The number of bytes returned by a reader can be limited with Bytesrw.Bytes.Reader.limit
. See this example in the cookbook.
Stream writers are push abstractions. Clients push the slices of a stream on a writer w
with Bytesrw.Bytes.Writer.write
, slice by slice. This allows the write function of the writer to get a hand on the slice which the client must guarantee valid for reading until the writer returns.
Writers, in their write function, are only allowed to read those bytes in the range defined by the slice until they return. They are not allowed to mutate the bytes in the range of the slice. If a writer needs to keep the data for longer or needs to modify it, it needs to copy it.
Writers can be created to write to buffers, output channels, file descriptors, etc. More generally any slice iterating function can be turned into a byte stream writer.
Writers maintain an informative stream position accessible with Bytesrw.Bytes.Writer.pos
. The position is the zero based-index of the next byte to write or, alternatively, the number of bytes that have been pushed on the writer by calls to Bytesrw.Bytes.Writer.write
. Positions can be used for statistics, for locating errors or computing byte offsets.
Writers have an informative immutable Bytesrw.Bytes.Writer.slice_length
property. It provides a hint for clients on the maximal length of slices the writer would like to receive. This can be used by clients to adjust the sizes of the slices they write on a writer.
Writer filters are writer transformers. They take a writer w
and return a new writer which, when written, transforms the slice and then writes it on w
. For example given a writer w
that writes to an output channel, a filter like Bytesrw_zstd.compress_writes
returns a new writer which compresses the writes before writing them to w
.
Filters do not necessarily act on a writer forever. This is the purpose of the boolean eod
argument of Bytesrw.Bytes.Writer.filter
. When Bytesrw.Bytes.Slice.eod
is written on the filter the end of data slice should only be written to the underyling writer w
if eod
is true
. If not, the filter should simply flush its data to w
and further leave w
untouched so that more data can be written on it. For example the writer returned by Bytesrw_zstd.compress_writes
() ~eod:false w
compresses writes until Bytesrw.Bytes.Slice.eod
is written. After that w
can be used again to write more data after the compressed stream.

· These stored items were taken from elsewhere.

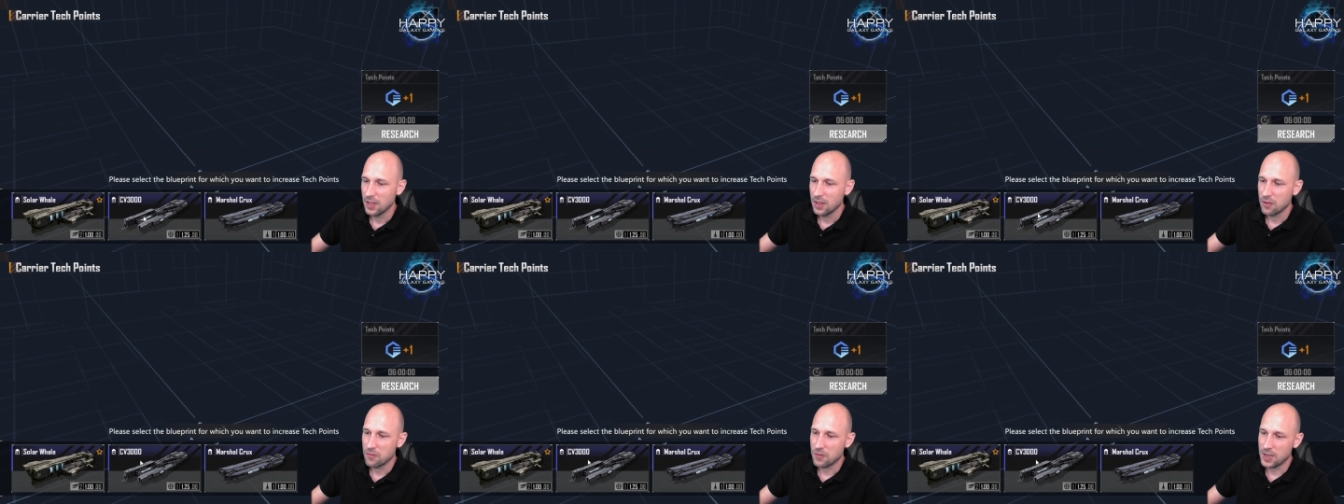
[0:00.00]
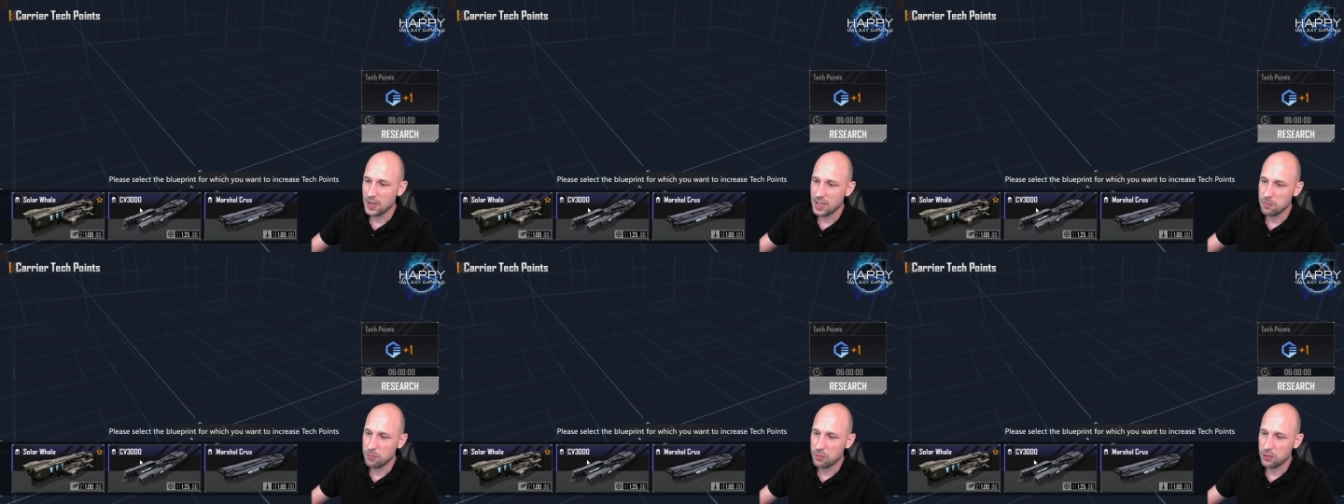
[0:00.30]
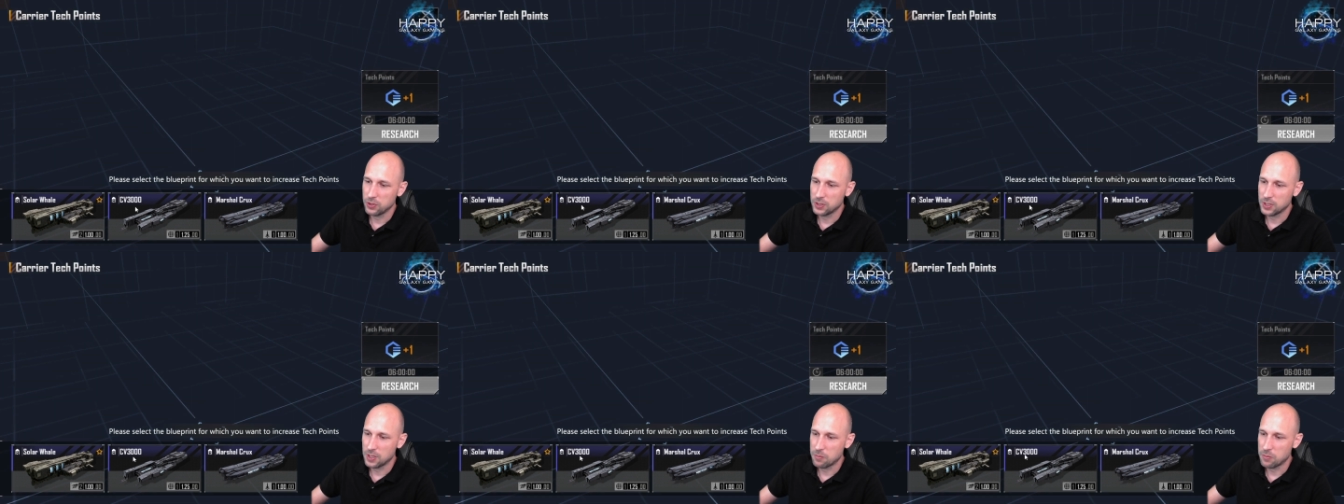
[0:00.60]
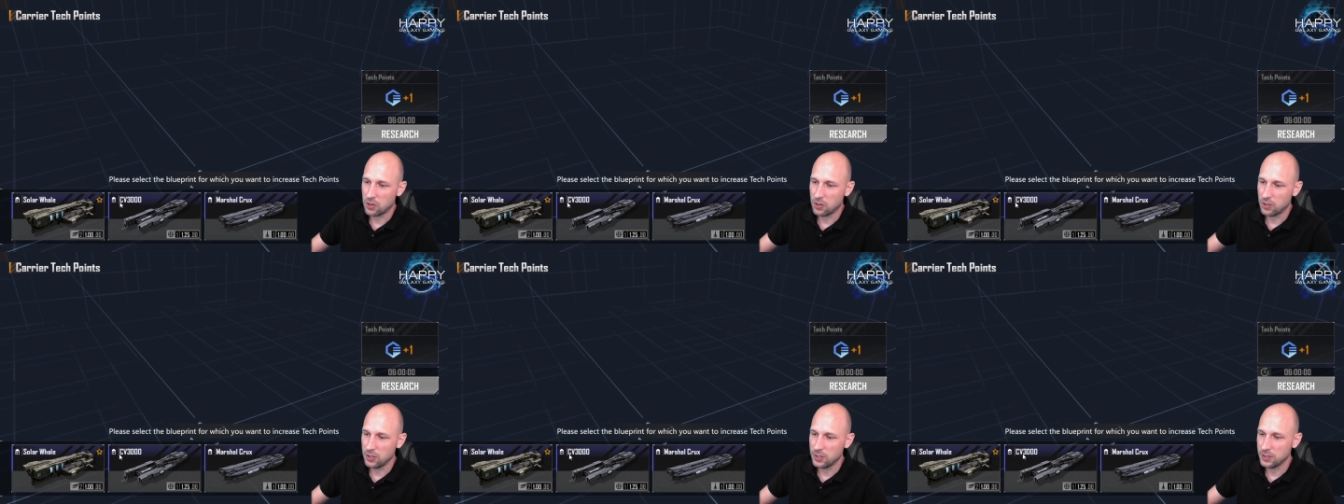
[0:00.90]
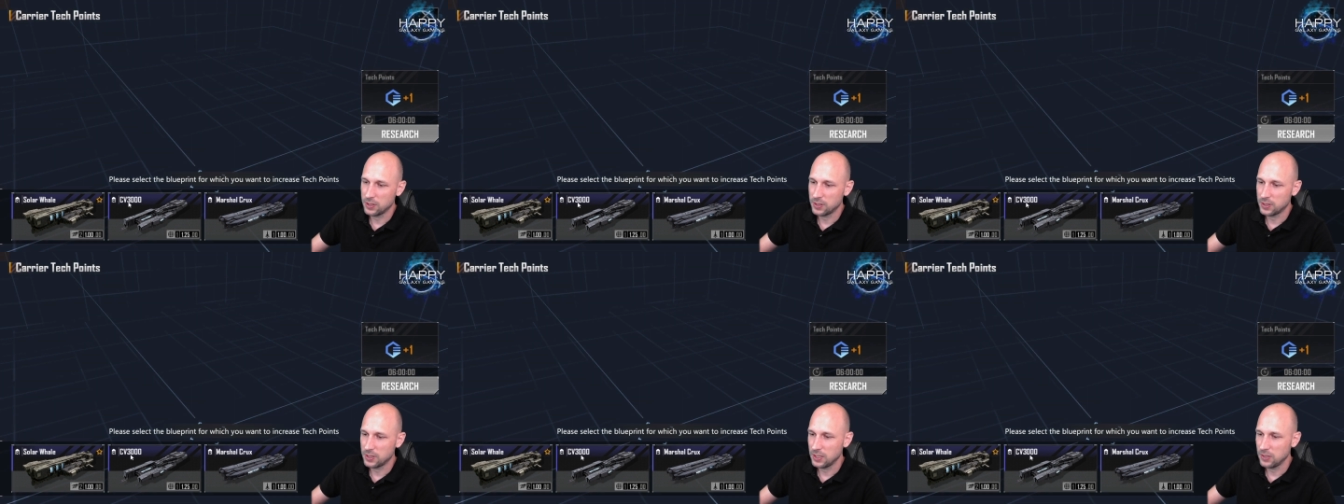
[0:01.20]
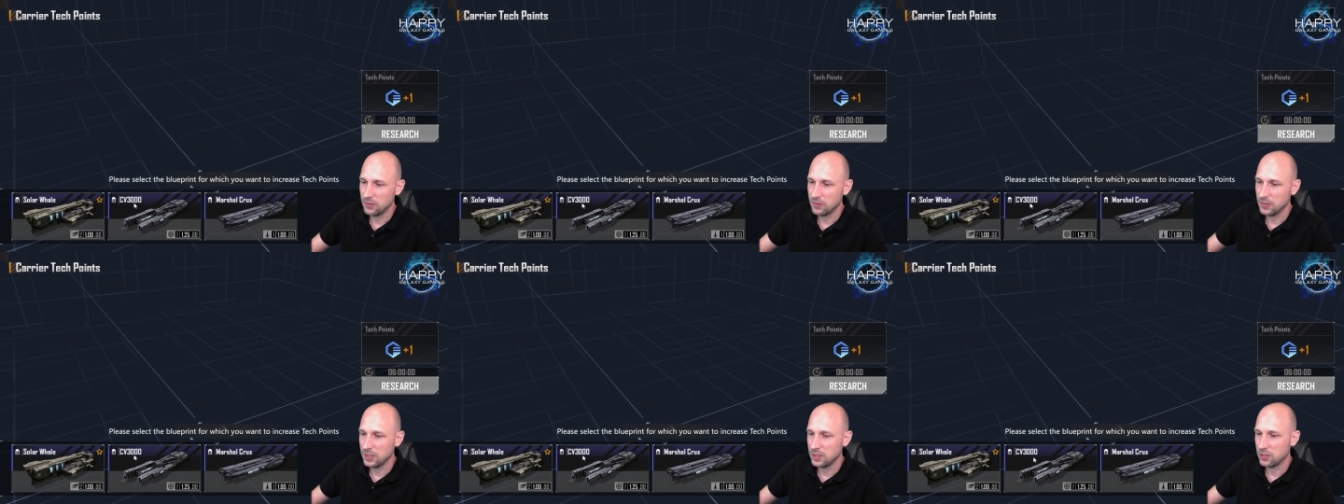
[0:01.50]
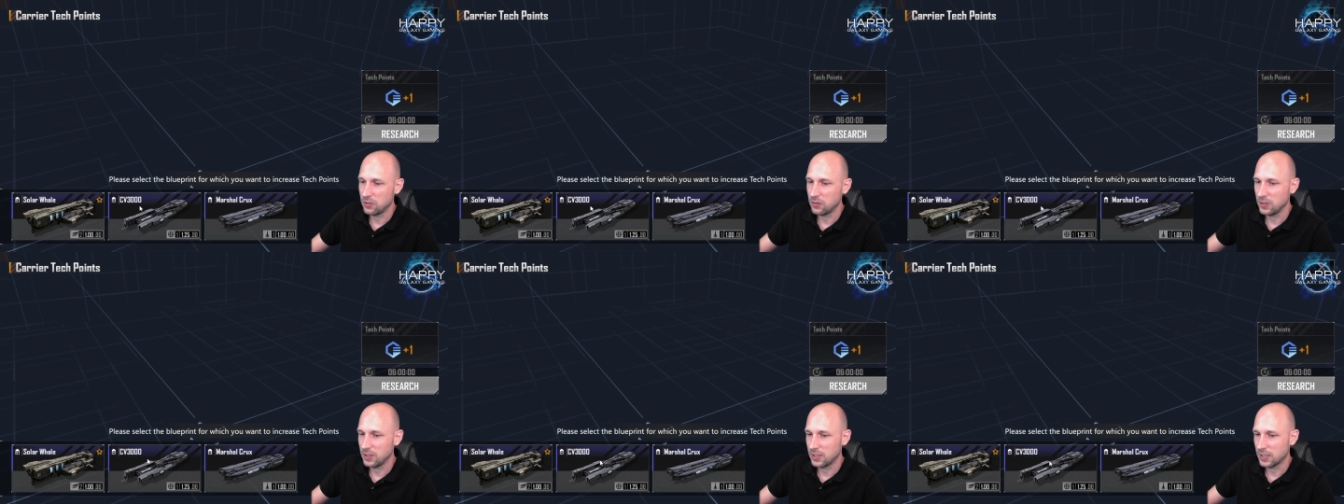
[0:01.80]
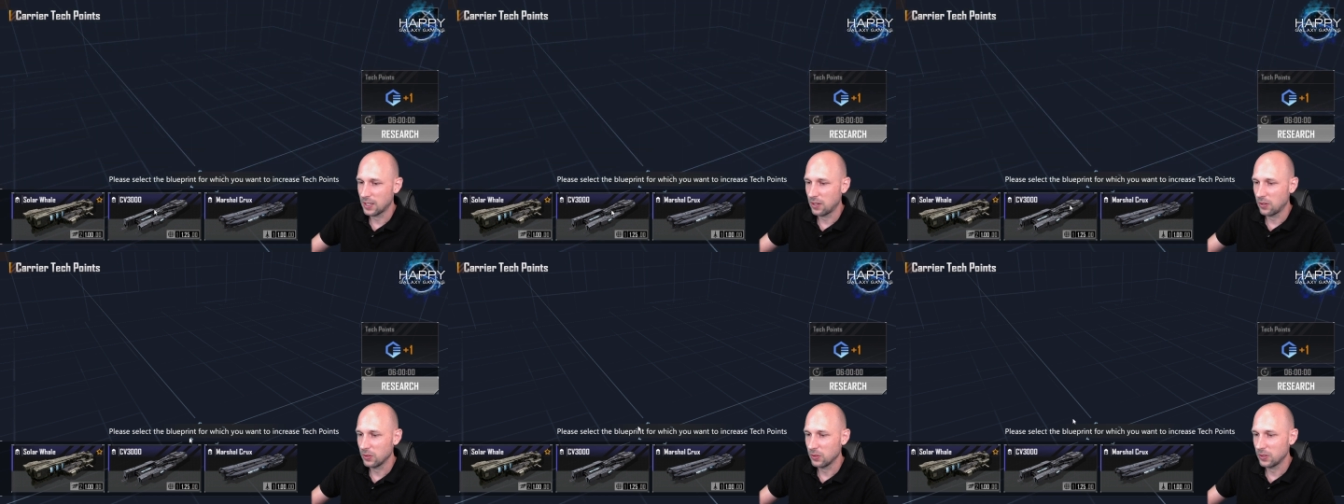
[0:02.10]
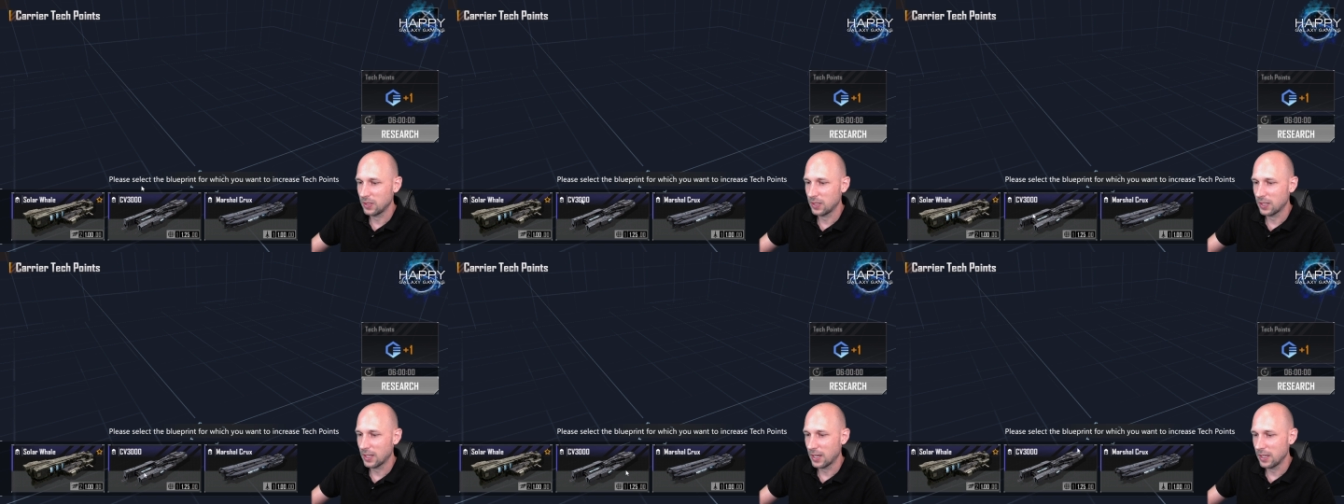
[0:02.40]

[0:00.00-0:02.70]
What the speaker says: Why I put them all in the CV3000?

The number of bytes written on a writer can be limited with Bytesrw.Bytes.Writer.limit
.
In general stream readers and writer and their creation function may raise the extensible Bytesrw.Bytes.Stream.Error
exception.
These errors should only pertain to byte stream errors, that is they should mostly be raised by reads and writes on the result of stream filters. For example the default behaviour on byte stream reader and writer limits is to raises a byte stream exception with a Bytesrw.Bytes.Stream.Limit
error. Or if you use a zstd
decompression filter, any decompression error will be reported by byte stream exception with a Bytesrw_zstd.Error
error. See here for an example on how you can add your own case to stream errors.

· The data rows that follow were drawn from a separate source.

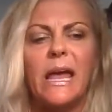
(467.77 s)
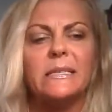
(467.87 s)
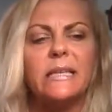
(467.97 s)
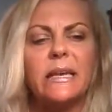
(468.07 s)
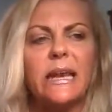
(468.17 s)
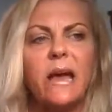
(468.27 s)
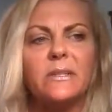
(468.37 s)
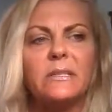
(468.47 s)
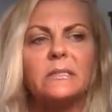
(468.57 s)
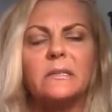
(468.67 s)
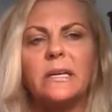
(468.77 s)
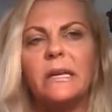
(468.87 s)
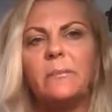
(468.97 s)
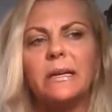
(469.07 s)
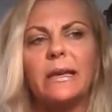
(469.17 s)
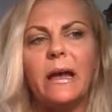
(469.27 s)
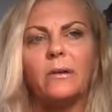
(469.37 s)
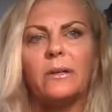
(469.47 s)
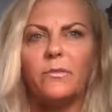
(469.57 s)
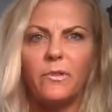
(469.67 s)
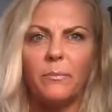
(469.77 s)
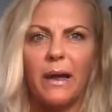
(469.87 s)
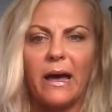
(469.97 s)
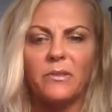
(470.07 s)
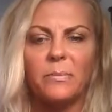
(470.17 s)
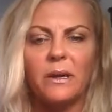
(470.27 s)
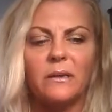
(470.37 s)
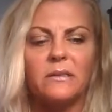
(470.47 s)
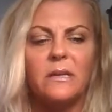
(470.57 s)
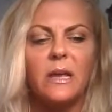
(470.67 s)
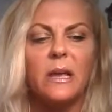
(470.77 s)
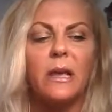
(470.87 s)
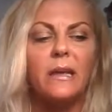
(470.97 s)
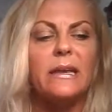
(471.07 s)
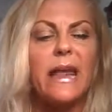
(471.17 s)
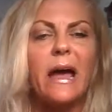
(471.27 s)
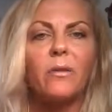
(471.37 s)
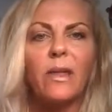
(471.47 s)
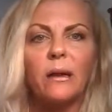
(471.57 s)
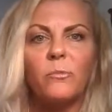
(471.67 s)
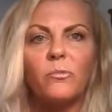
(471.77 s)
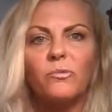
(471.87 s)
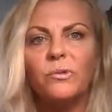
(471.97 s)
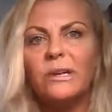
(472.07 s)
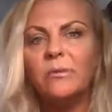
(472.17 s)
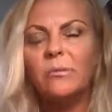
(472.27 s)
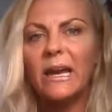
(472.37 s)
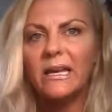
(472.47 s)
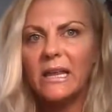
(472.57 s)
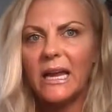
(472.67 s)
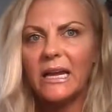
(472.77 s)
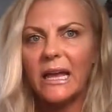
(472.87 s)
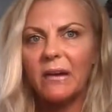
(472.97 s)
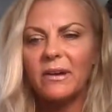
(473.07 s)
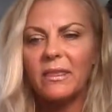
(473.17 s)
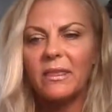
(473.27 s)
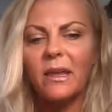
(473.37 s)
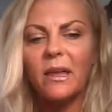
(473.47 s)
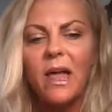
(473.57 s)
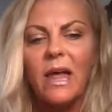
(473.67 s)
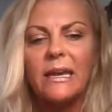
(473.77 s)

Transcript: is that now this is leading me down a different path because now that I'm re regulating everything,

If you use byte stream readers and writers to codec a higher-level data format like JSON that does not result in a byte stream itself, you should likely have your own error mecanisms and let stream errors simply fly across your use of readers and writers. For example while a zstd
decompression error could occur from the reader you are decoding your JSON from, it likely doesn't make sense to capture this error in your decoder and produce it as a JSON codec error.
For now the library also decided not to inject Sys_error
and Unix.Unix_error
that readers and writers based on standard library channels and Unix
file descriptors may raise into the stream error exception. The idea is that these errors pertain to the resource being acted upon, not the byte stream itself (also: we couldn't do the same for potential unknown third-party system abstractions so it feels non-compostional). But a bit more practice may be needed to precisely pin down the strategy here.